Taking action together as a city this Great Big Green Week

Councillor Kye Dudd is pictured, smiling, with trees and College Green in the background.
Today’s guest blog is from Councillor
Kye Dudd, Cabinet Member for
Climate, Ecology, Waste, and Energy and
Labour Councillor for Southmead ward.

Climate action requires everyone to come together. Community is key to our city tackling the climate emergency and reaching our carbon neutrality and nature recovery goals. 

The power of communities is significant in Bristol – we saw this during the COVID-19 pandemic and more recently the national cost of living crisis. No matter how big or small their action, our residents continue to come together to make a change. 

The Great Big Green Week (10 – 18 June) is a celebration of community action to tackle climate change and protect nature. It gives us an opportunity to highlight some of the incredible things people in our communities are doing to look after our planet and inspire us to all play a part in some way. 

We see community action across all areas and communities of our city – people working together to make real change happen, whether that’s community organisations, businesses or individuals within neighbourhoods.  

A city-wide programme funded by the National Lottery’s Climate Action Fund recognises the community leadership at the heart of local action. The Community Climate Action Project, which launched in 2021 and is coordinated by Bristol Green Capital Partnership with support from the Centre for Sustainable Energy and the council, brought together 12 community organisations from across the city. 

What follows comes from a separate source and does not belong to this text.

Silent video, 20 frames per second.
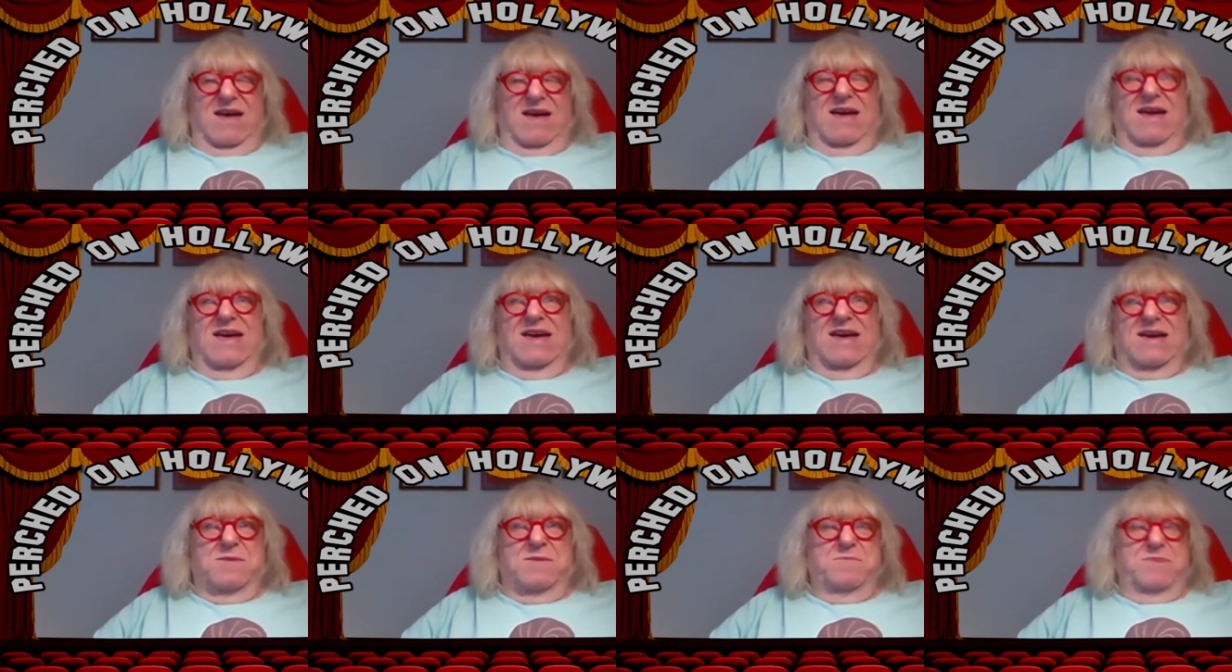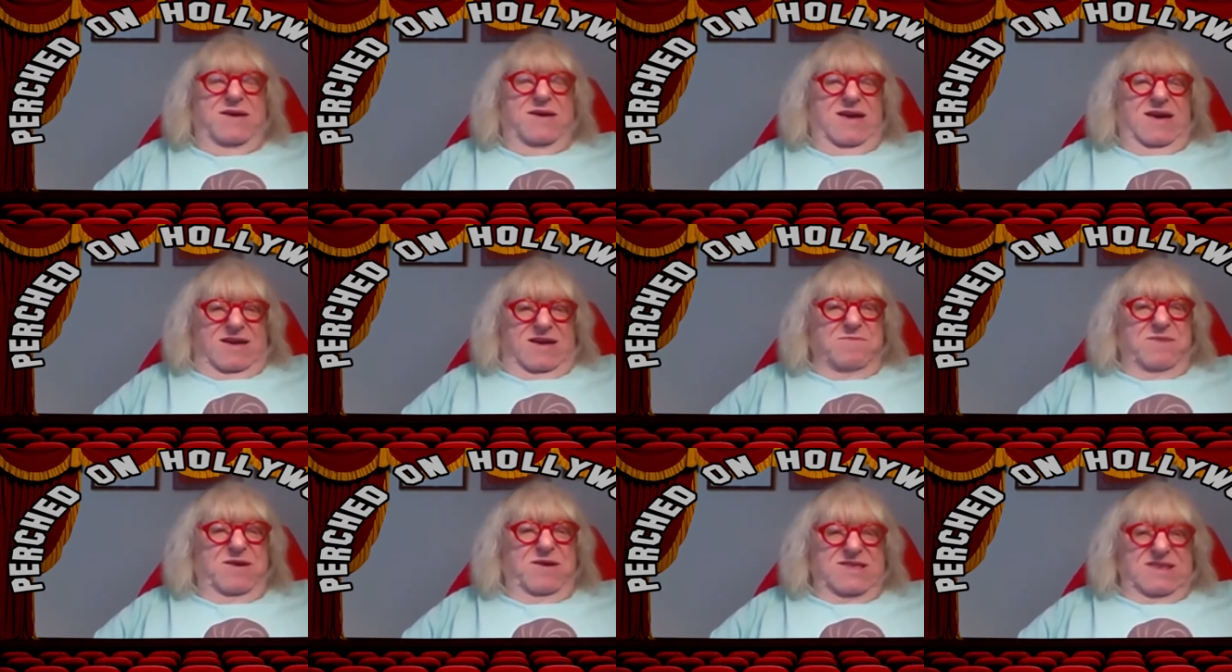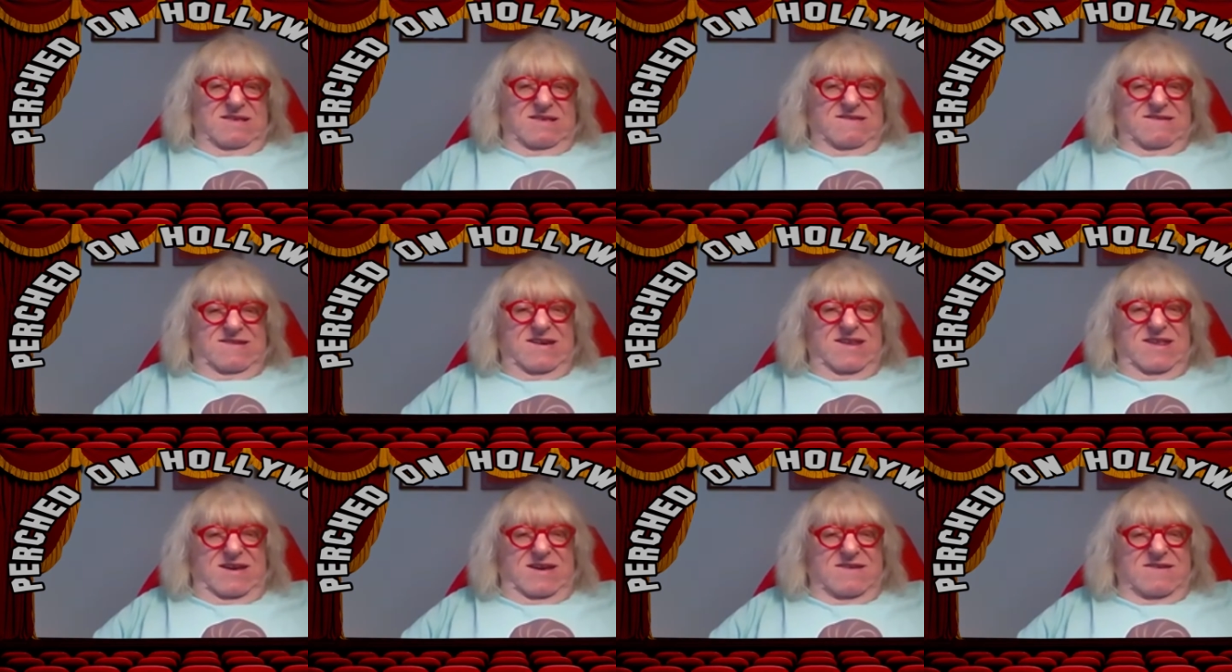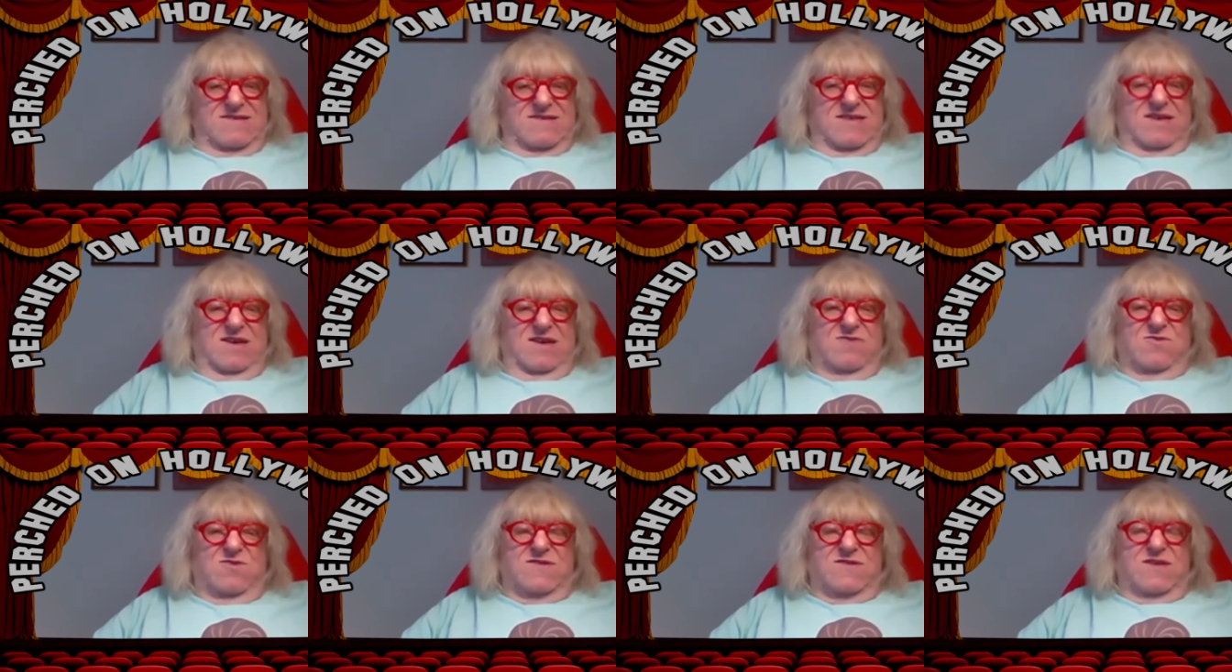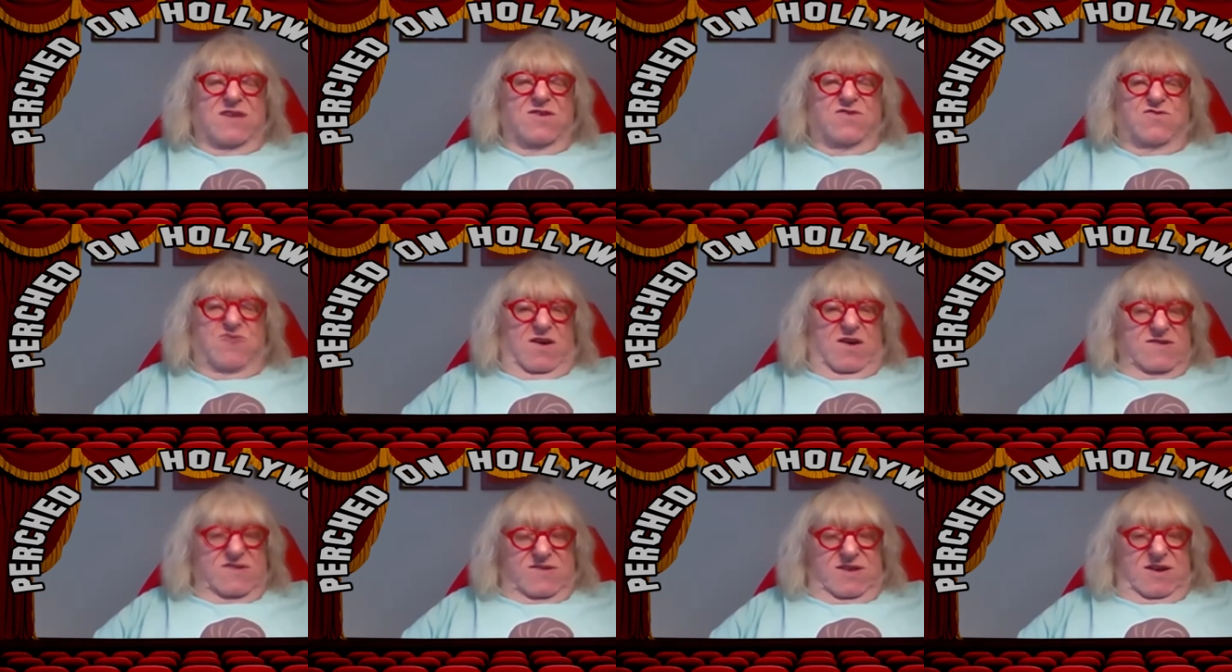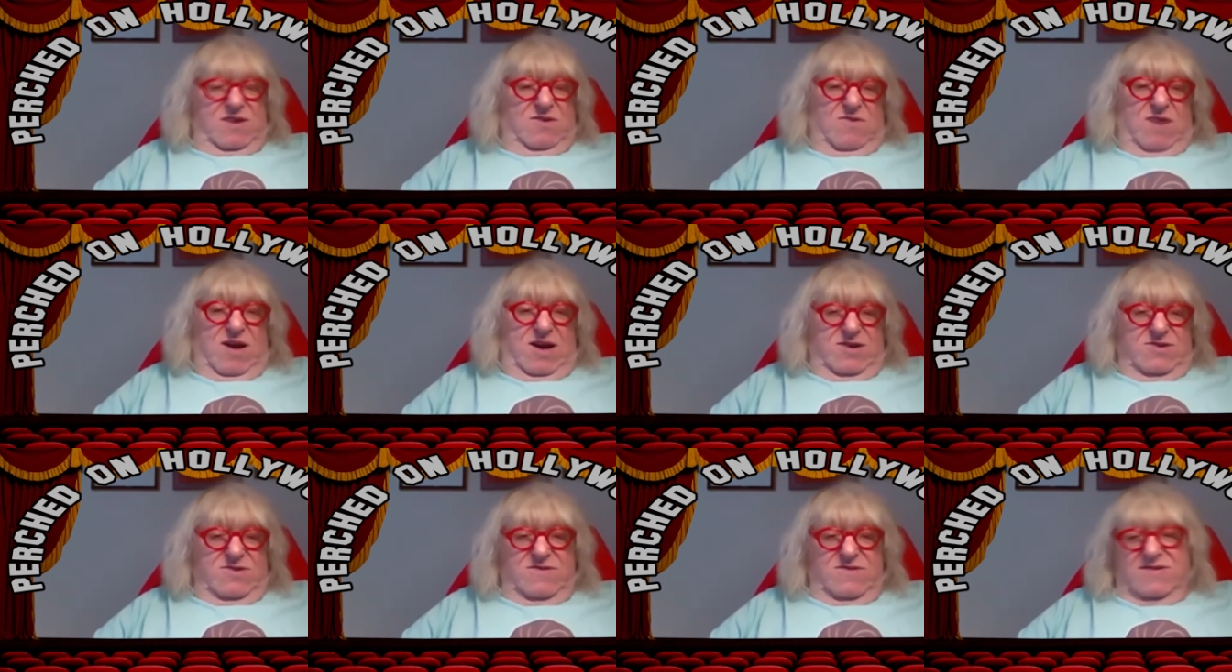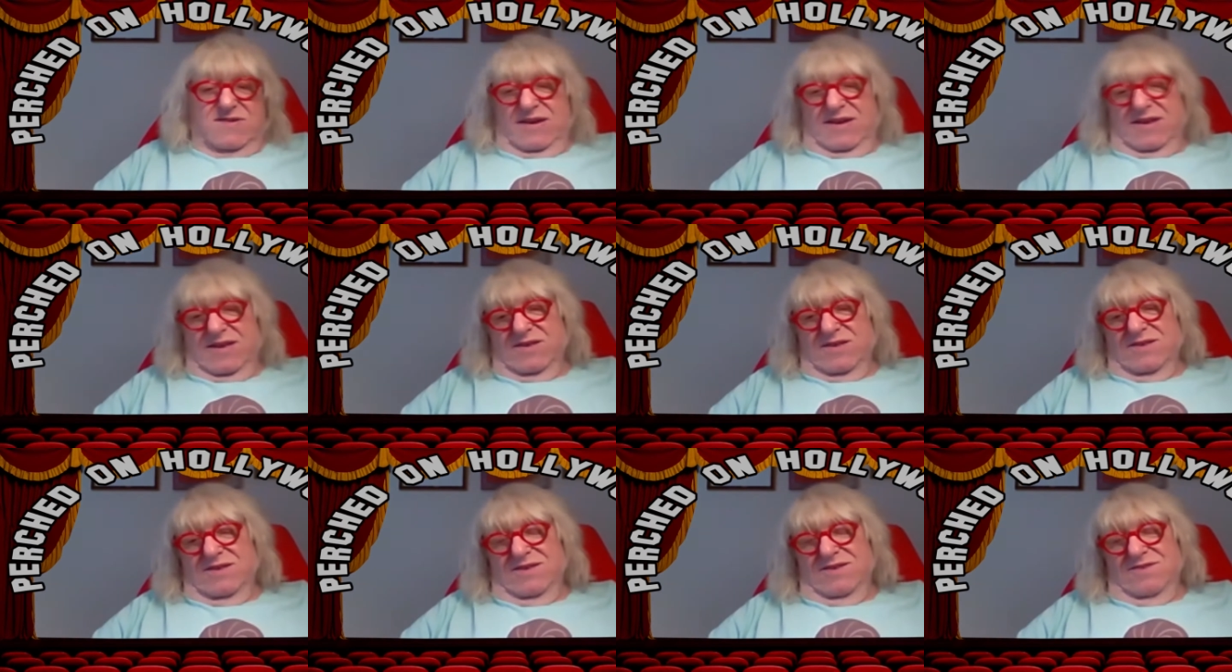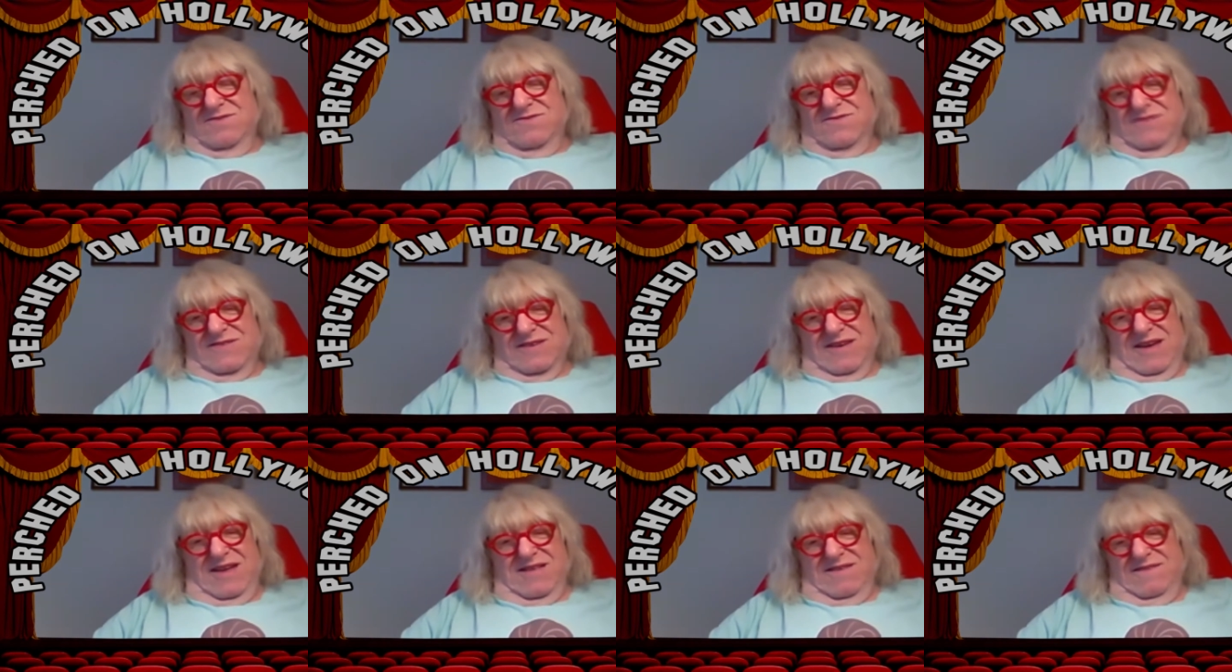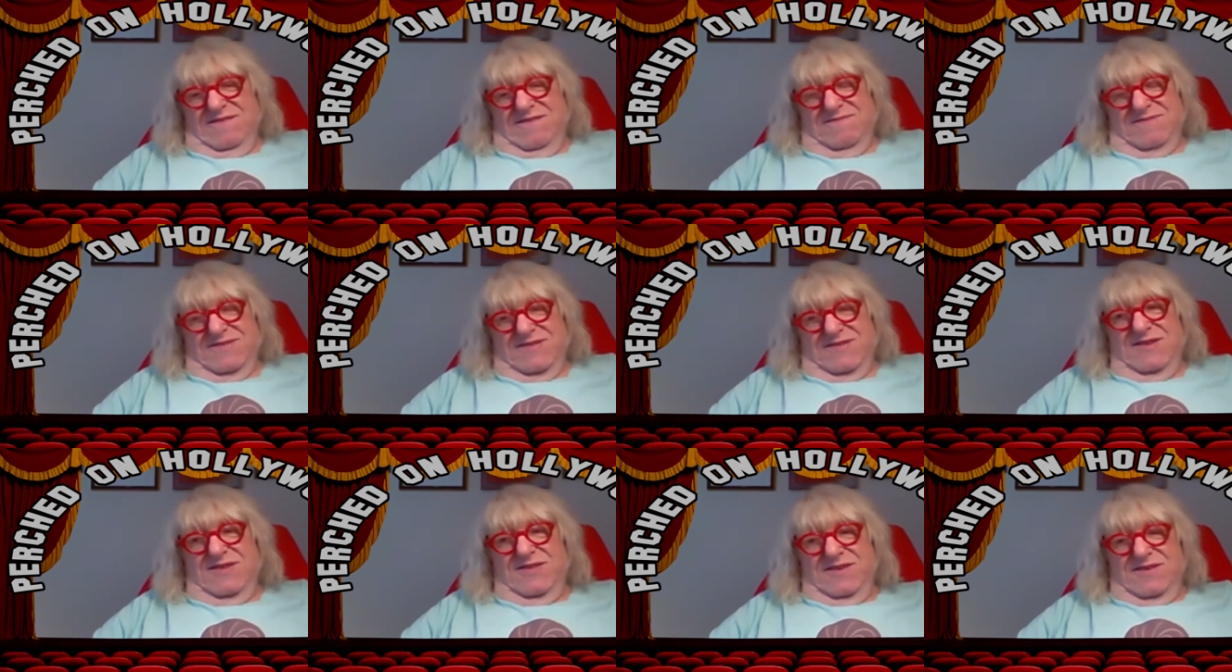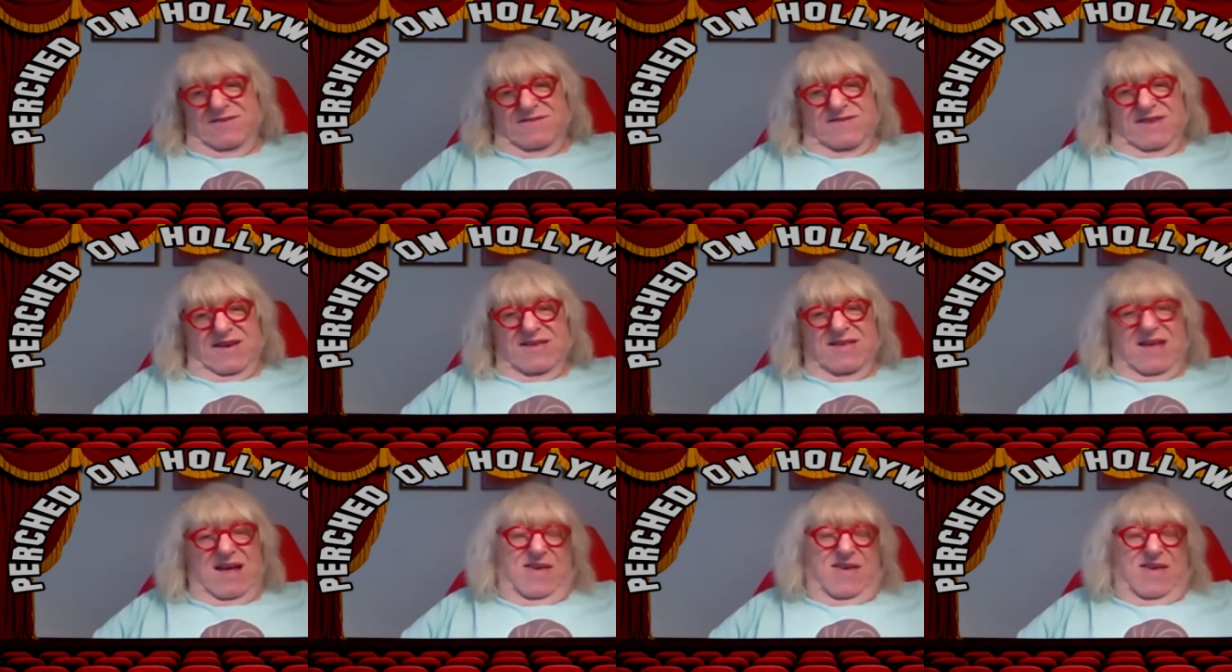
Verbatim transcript: it can be it can be a little tedious. And they, of course, they trust their writers, and you're just kind of sitting there saying, "I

A person is pictured, leaning down to do work on soil in a community garden. In the background you can see a shed, plants and trees.

The first six, which joined the first phase of the project during 2021-22, co-produced the city’s first Community Climate Action Plans. In April 2023, six more joined them, enabling the project to reach more communities taking part in climate and nature action. 

The 12 community organisations are: ACH, Ambition Lawrence Weston, Bristol Disability Equality Forum, Heart of BS13, Eastside Community Trust, Lockleaze Neighbourhood Trust, Bricks Bristol, Hillfields Community Garden, Knowle West Media Centre, Southmead Development Trust, The Vassall Centre and Windmill Hill City Farm

The richness of community climate action goes well beyond these 12 community organisations.  

Our work with Black Seeds Network and Creative Connex has helped start to build recognition for the many people from diverse communities who are doing their bit to tackle climate change. Here are just some of their stories.  

We’ve also spoken to so many residents across the city about the work they’re doing to tackle climate change. It doesn’t just have to be about starting a project, we’ve also seen people change small habits in their day-to-day life. 

Jaz and Serena – Empire Fighting Chance 

Jaz and Serena could see the struggle they had with plastic waste in the gym, so they took action to reduce single-use plastic by selling reusable bottles and providing water in biodegradable cups. 

Serena said: “It might just be a small thing, but if you think of it, it has kind of a big impact for this community.” 

Jim and Nobby 

Jim and Nobby were very conscious of the throwaway world we live in. They set up a project to restore and repair people’s broken items to help reduce the amount of waste going to landfill.  

Nobby said: It’s all about diverting things from landfill, giving people new skills and creating a community within our area.” 


Lee wanted to do his bit to live a lower impact lifestyle. His family have been making some small steps in their day-to-day life to help make a difference to their carbon footprint from moving to a plant-based diet to driving a smaller car.  

Lee said: “The small changes that each and every one of us can do will have a huge impact on the environment…. I think what’s important is when you evaluate your own environment and think of the changes you can make.” 

More climate action stories can be found on the Bristol Climate Hub

As well as supporting the Community Climate Action project, Bristol City Council also awarded 25 Bristol community groups and non-profit organisations grants of up to £5,000 towards their work reducing carbon emissions or supporting nature recovery in our city, totalling £95,000 for groups taking climate and nature action.   

We can all take inspiration from the actions of these individuals and ask ourselves what can we do this Great Big Green Week to tackle climate change? The Bristol Climate Hub has a whole host of ideas for things we can do to reduce our carbon footprint, from a community-wide perspective or from an individual and household perspective like walking whenever we can, to choosing low-carbon foods. Have a look, get inspired, take action.